WP-I1: Urban air quality module

Goals of the project:

Air pollution and heat stress are the two most important environmental issues for people living in cities, leading to an increased burden of disease and ultimately premature death. The World Health Organization (WHO) estimates that air pollution alone is responsible for seven million premature deaths worldwide each year. Air quality policy framework and consequent mitigation strategies play a vital role in improving air quality of urban areas.

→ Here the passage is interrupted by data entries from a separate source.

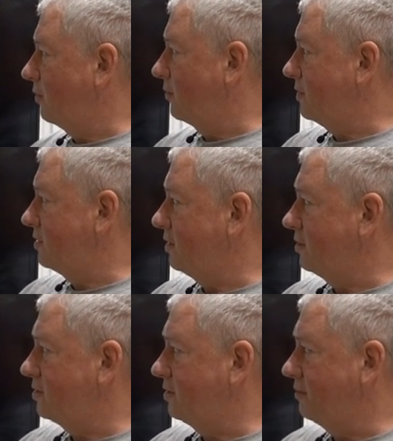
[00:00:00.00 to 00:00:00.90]
we see
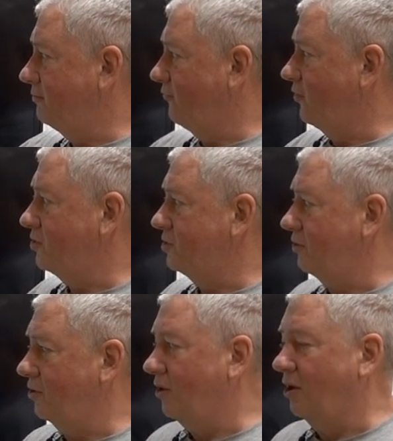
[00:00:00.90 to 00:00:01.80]
is some version of
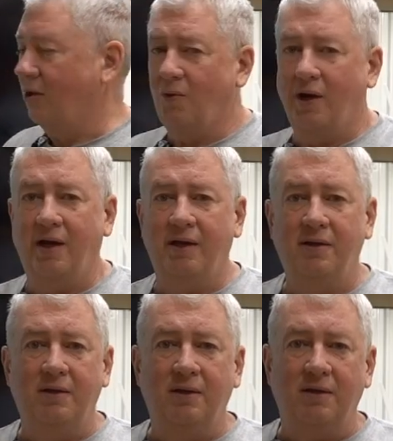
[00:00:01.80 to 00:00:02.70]
the Clark Y
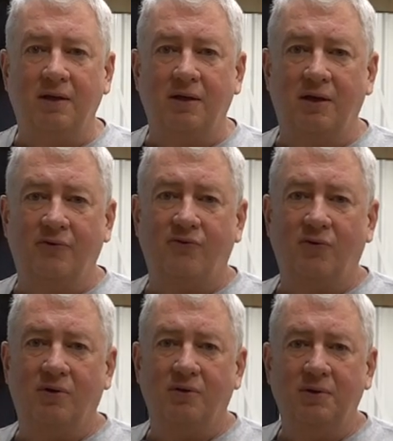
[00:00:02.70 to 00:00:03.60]

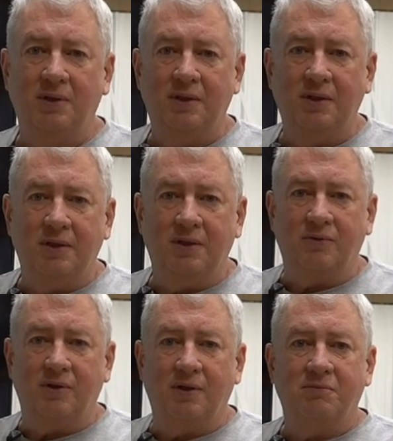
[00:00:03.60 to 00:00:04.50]
airfoil,
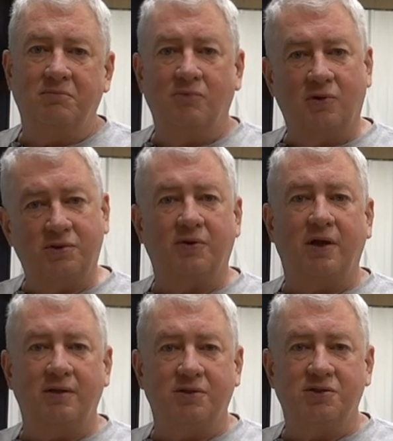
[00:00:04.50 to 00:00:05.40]
okay? Works
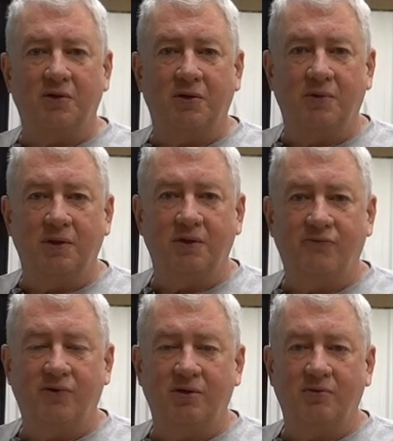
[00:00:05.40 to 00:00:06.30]
great in a straight wing
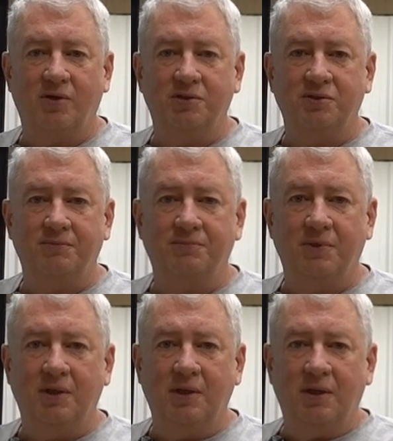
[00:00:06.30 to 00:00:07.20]
configuration.
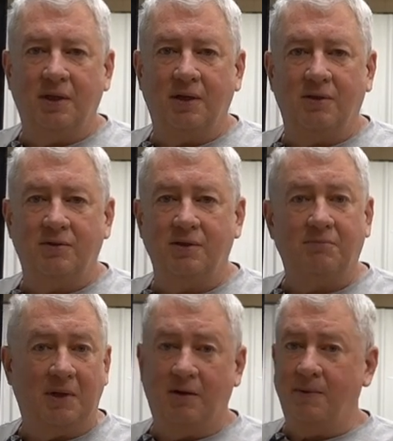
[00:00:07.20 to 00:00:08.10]
They
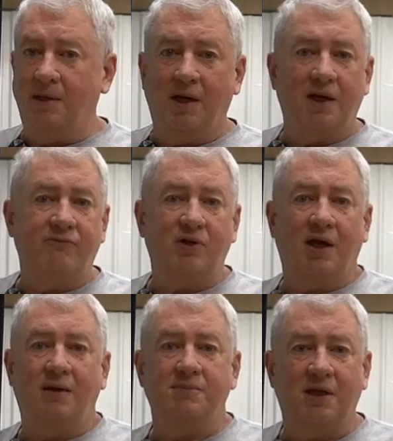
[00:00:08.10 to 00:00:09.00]
may or may not have
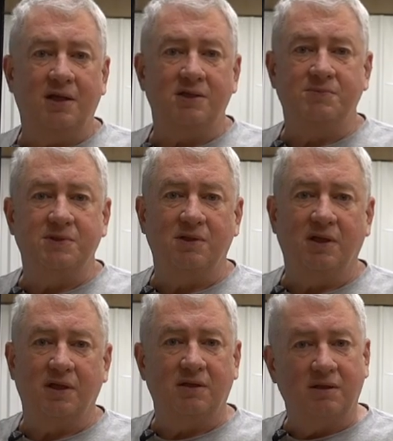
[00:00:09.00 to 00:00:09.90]
enhancements
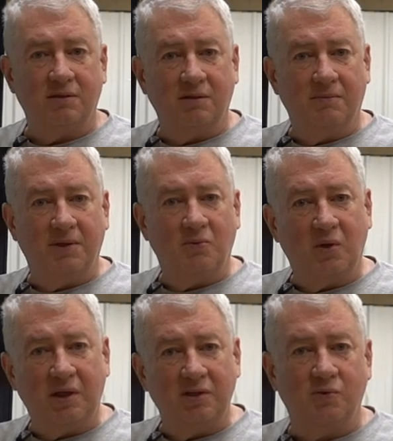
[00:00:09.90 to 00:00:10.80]
like a little bit of
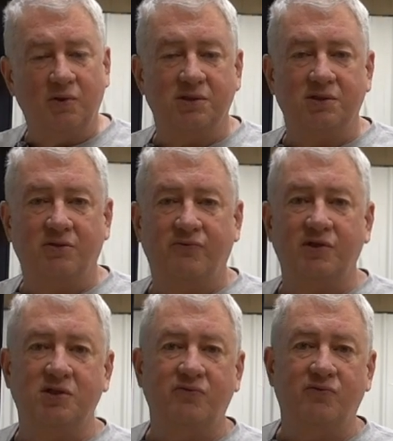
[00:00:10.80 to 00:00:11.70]
wing twist or
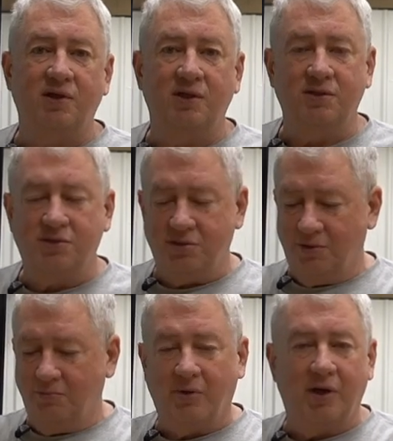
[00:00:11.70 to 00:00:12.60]
VG vanes
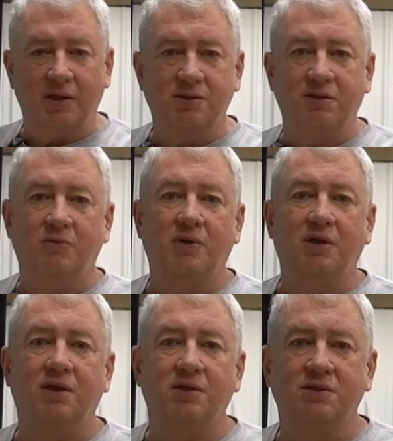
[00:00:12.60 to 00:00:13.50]
or brakes in the
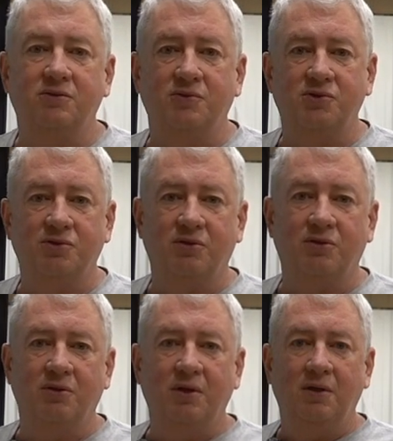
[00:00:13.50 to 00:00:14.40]
wings to
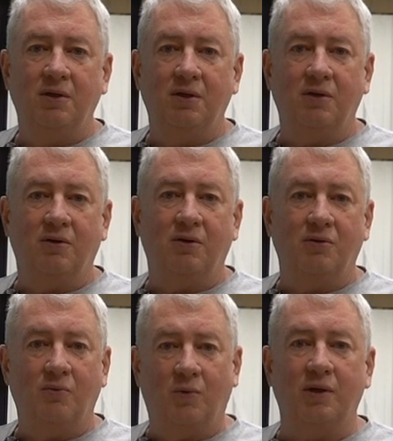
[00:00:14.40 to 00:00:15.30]
ensure
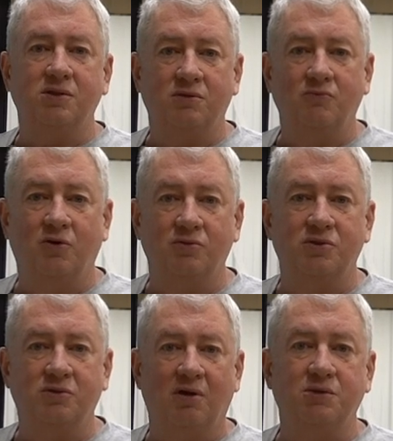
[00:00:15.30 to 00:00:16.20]
the wing root
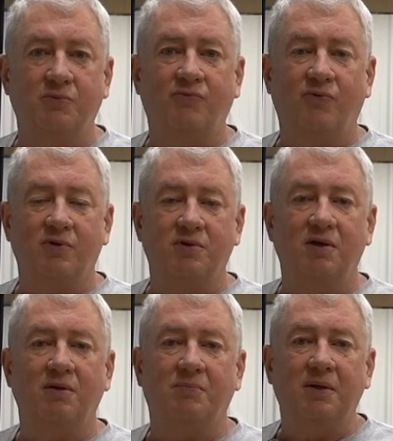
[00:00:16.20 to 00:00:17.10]
stalls before the
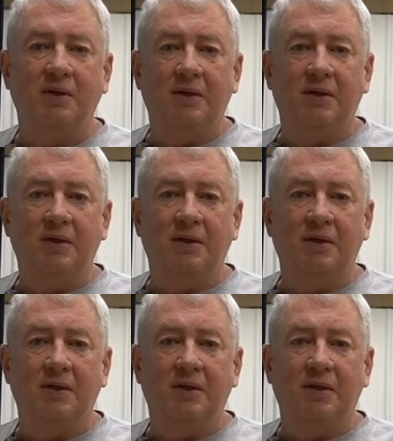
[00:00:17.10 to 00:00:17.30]
tip.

Hence, assessment of the current local air pollution mitigation measures is one of the central applications of PALM-4U, which receives a large amount of scientific and political attention. Chemistry modeling is in many aspects more complex than urban meteorology modeling, as the chemistry depends on more variables (including highly fluctuating emission forcing in space and time) and processes. Evaluation is also more challenging, as chemistry processes are less well understood than physical fundamentals (that is, the skill of meteorological models is better than for chemistry). Relevant air pollutants are nitrogen oxides (NOx), ozone (O3), anthropogenic and biogenic organic compounds, as well as aerosols, which are complex mixtures of coarse (< 10 μm), fine (< 2.5 μm) and ultrafine (< 0.1 μm) primary and secondary particulate matters. Aerosol composition (e.g. black carbon) and water uptake are the key variables for future investigations into the urban radiation budget and cloud/rain formation.

In the first phase of MOSAIK, PALM has been extended by an atmospheric gas phase chemistry module to allow air quality related studies with PALM-4U. Although large-eddy simulation (LES) studies with chemistry were carried out already in the past, PALM-4U is the first LES model that can simulate chemical transformation, advection and deposition of air pollutants for larger and realistically shaped urban areas (see Figure 1 and Figure 2 below). The implementation based on the KPP preprocessor allows for the flexible generation and selection of gas phase chemistry mechanisms (see Figure 3). Furthermore, dry deposition processes and modules for photolysis and emission input have been implemented in PALM-4U within MOSAIK phase I. The goal within MOSAIK II is to improve urban chemistry module in terms of biogenic emissions, enhanced aerosol description including ultra fine particles, pollen emissions and transport, and advanced emissions, and wet deposition of pollutants.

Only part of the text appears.